WHAT IS RELIGION?

Sooner or later, we all face the question of the relevancy of religion in our life. Whether we have been raised in a religiously oriented culture, or a secularist or atheistic atmosphere, we ask ourselves about religion. We wonder what it is, why it is, whether it is necessary, whether it is really for us. And eventually, we all take a stance concerning religion.

Why is this so?

Perhaps the first reason is sociological. People experience religion around them, see it in action, and wonder why it is part of hum experience. Depending upon their personal experience, they have a favorable or unfavorable impression. They decide that religion is for them, or they decide that it is not for them. They live their lives accordingly.

The second reason seems to be experiential. People who have been brought up in a particular religion wonder about it. They ask what it really means, where it came form, why they belong to this religious community rather than that, how their religion compares with others, whether it is "true," and whether they should seek another or abandon the practice of any religion.

Another reason that people wonder about religion in their lives might be called "influential." They see many people who practice no religion, experience a disdain for religion in certain segments of society, are unable to answer serious religious questions, and begin to wonder if religion is really a psychological crutch, the figment of someone's imagination, an invention, a racket or a superstition left over from "unenlightened" days. They are influenced in their thinking by the predominant view concerning religion held by those who have the greatest impact on their lives.

But perhaps the most important reason that people ask themselves about religion and its role in their own lives is that thoughtful people wonder about the meaning of life. They search for answers to questions about life that go beyond the immediately obvious, the tangible, the measurable, the observable, the scientific. They are searching for answers to the mysteries of life: where did it come from, where is it going, what is its purpose? For them as we shall see, religion provides answers.

THE ULTIMATE QUESTION

However much people may differ from each other in time or place, they share a fundamental need to lead a meaningful life and to give expression to what makes life meaningful for them. Their acts may be as different from each other as night and day. Their beliefs may be at opposite ends of the theological scale. The moral acts sanctioned within one people's way of life may be, in many respects, unacceptable to another people. Whatever the variations, however, at the core of it all, at the center of people's religious sense, there lies encounter with Mystery.

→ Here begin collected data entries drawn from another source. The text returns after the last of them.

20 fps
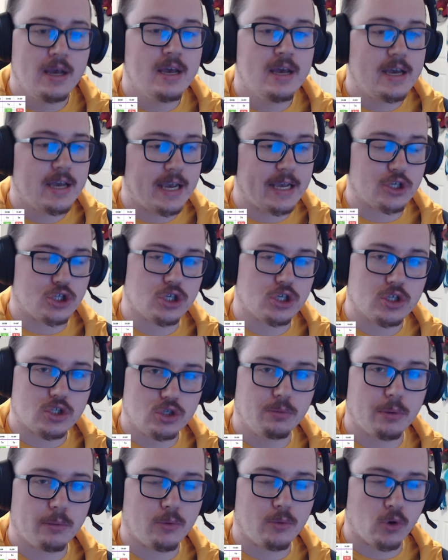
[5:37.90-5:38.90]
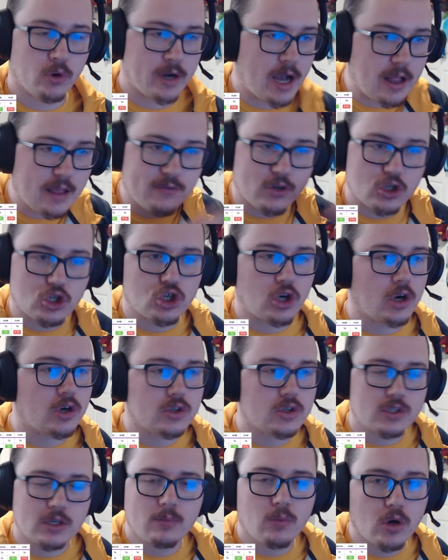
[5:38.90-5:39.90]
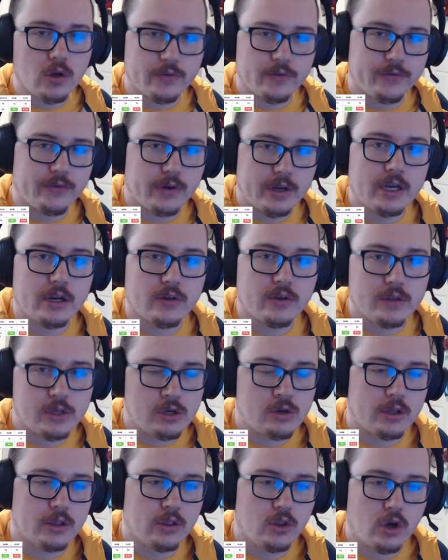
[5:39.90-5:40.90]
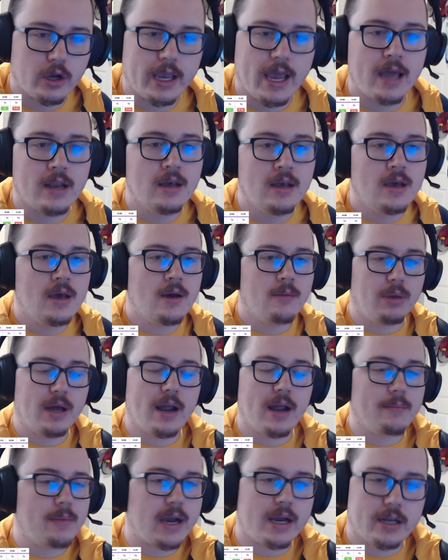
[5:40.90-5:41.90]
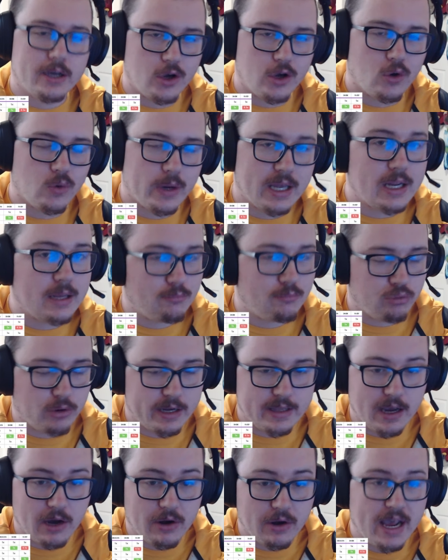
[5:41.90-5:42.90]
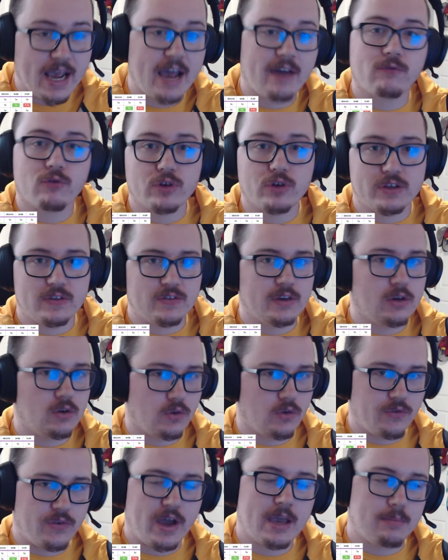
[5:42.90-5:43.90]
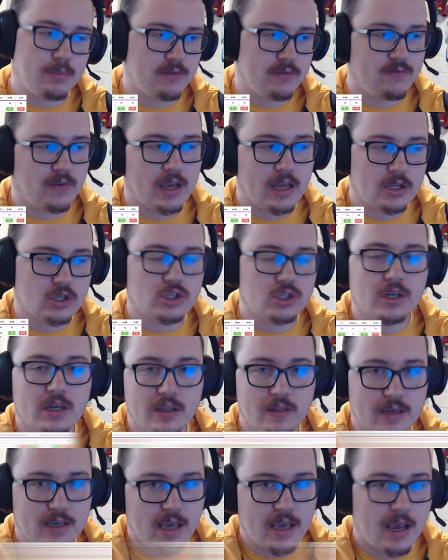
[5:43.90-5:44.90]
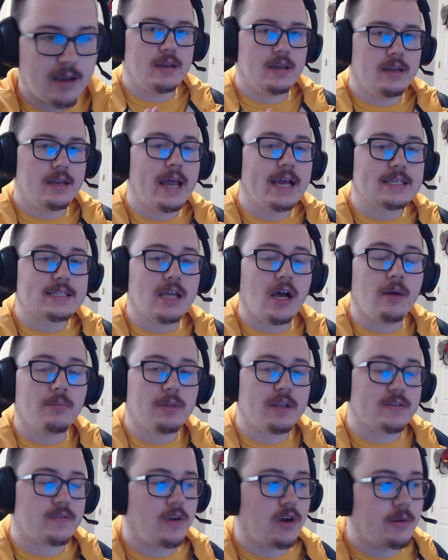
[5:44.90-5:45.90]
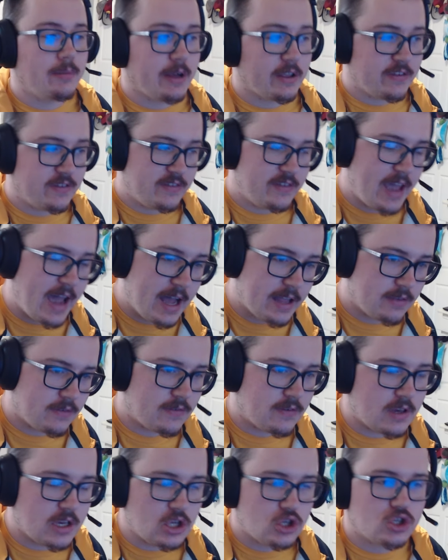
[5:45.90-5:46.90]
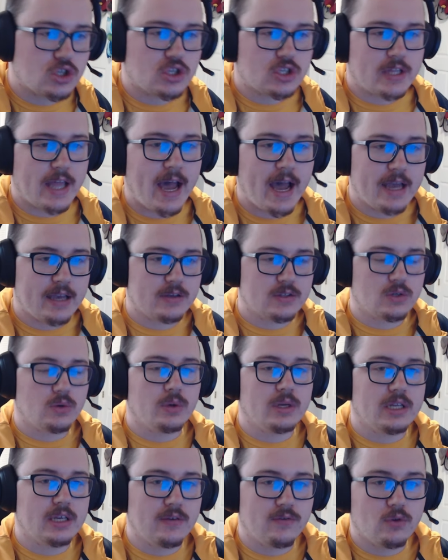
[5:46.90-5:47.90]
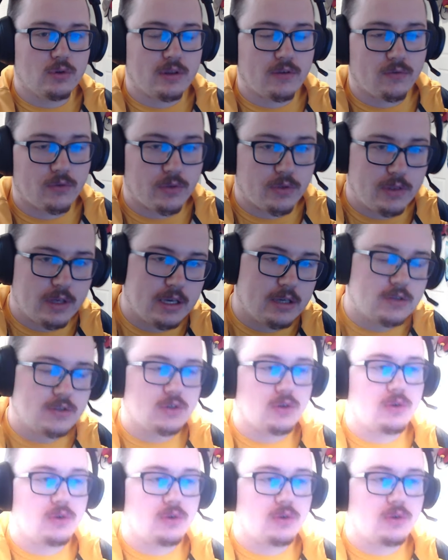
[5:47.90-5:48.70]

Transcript: It's just super important. I'll have a chart somewhere on screen here that you can look at, but I'm not going to go in and break down every single type advantage in the game. Next up, let's talk about stats. Each stat is going to give you a different thing. So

The Mystery of Life confronts people at various times in their lives. When they experience the power, the beauty, or the magnitude of the universe, they wonder where it came from, what its purpose is, what it means, and where it is going. When they read about Unidentified Flying Objects, they ask: are they real? where are they from? how do they travel? are the creatures in them super or sub-human? how do they subsist or exist? ;how are they related to earth's creatures? When a man and woman experience the joy of true love, they wonder about its source, its meaning, its purpose, and its uniqueness. When a husband and wife experience the mystery of pregnancy and the wonder of birth, they ask themselves what shaped this tiny form, what force created this miracle, what life is expressed in this helpless baby. But the Mystery of Life confronts people most of all when they are in the presence of death. For most people, death is the a great mystery: the unexpected, the unknown, the point where Mystery is master. Death raises the ultimate question: "What is Life? and that question demands an answer.

PEOPLE'S RESPONSES

In responding to life’s mysteries, people in various places at various times have formulated different answers. But, whatever the answer, it was resolved in response to a decisive question: Where did life come from?

Some have found their explanation in many gods (many Personal Forces) at war with each other - or, at best, in a constant balance of power situation. Others have rooted the universe in One God, but they differ in whether they consider this One god a Person or an Impersonal Force. Some have found their answer in no-God; they explain life in terms of the harmonious unfolding of material possibilities into more complex forms with greater possibilities (leaving the question of the origin of the possibilities unanswered). They conclude that, since the existence of God cannot be "proved" f(that is, with scientific, measurable data), there is no God. And in their attempts to picture people'[s place and role in the universe, some have limited people's destiny to what they can contribute to the world o this side of the grave. Some have sensed that there is more to people than one lifetime can contain have variously expressed this vision in a hope for reincarnation f(many earthly lives), or in one or another form of existence in some kind of eternal life. Still others have preached that people's role and place in life is meaningless -- a tragic mistake, a trick of fate, a barbarous cruelty form which people are delivered by a merciful death.

Whatever the answer, however, it is a response to Mystery. It is a response to the search for an answer to the Mystery of Life. This response is what we call religion.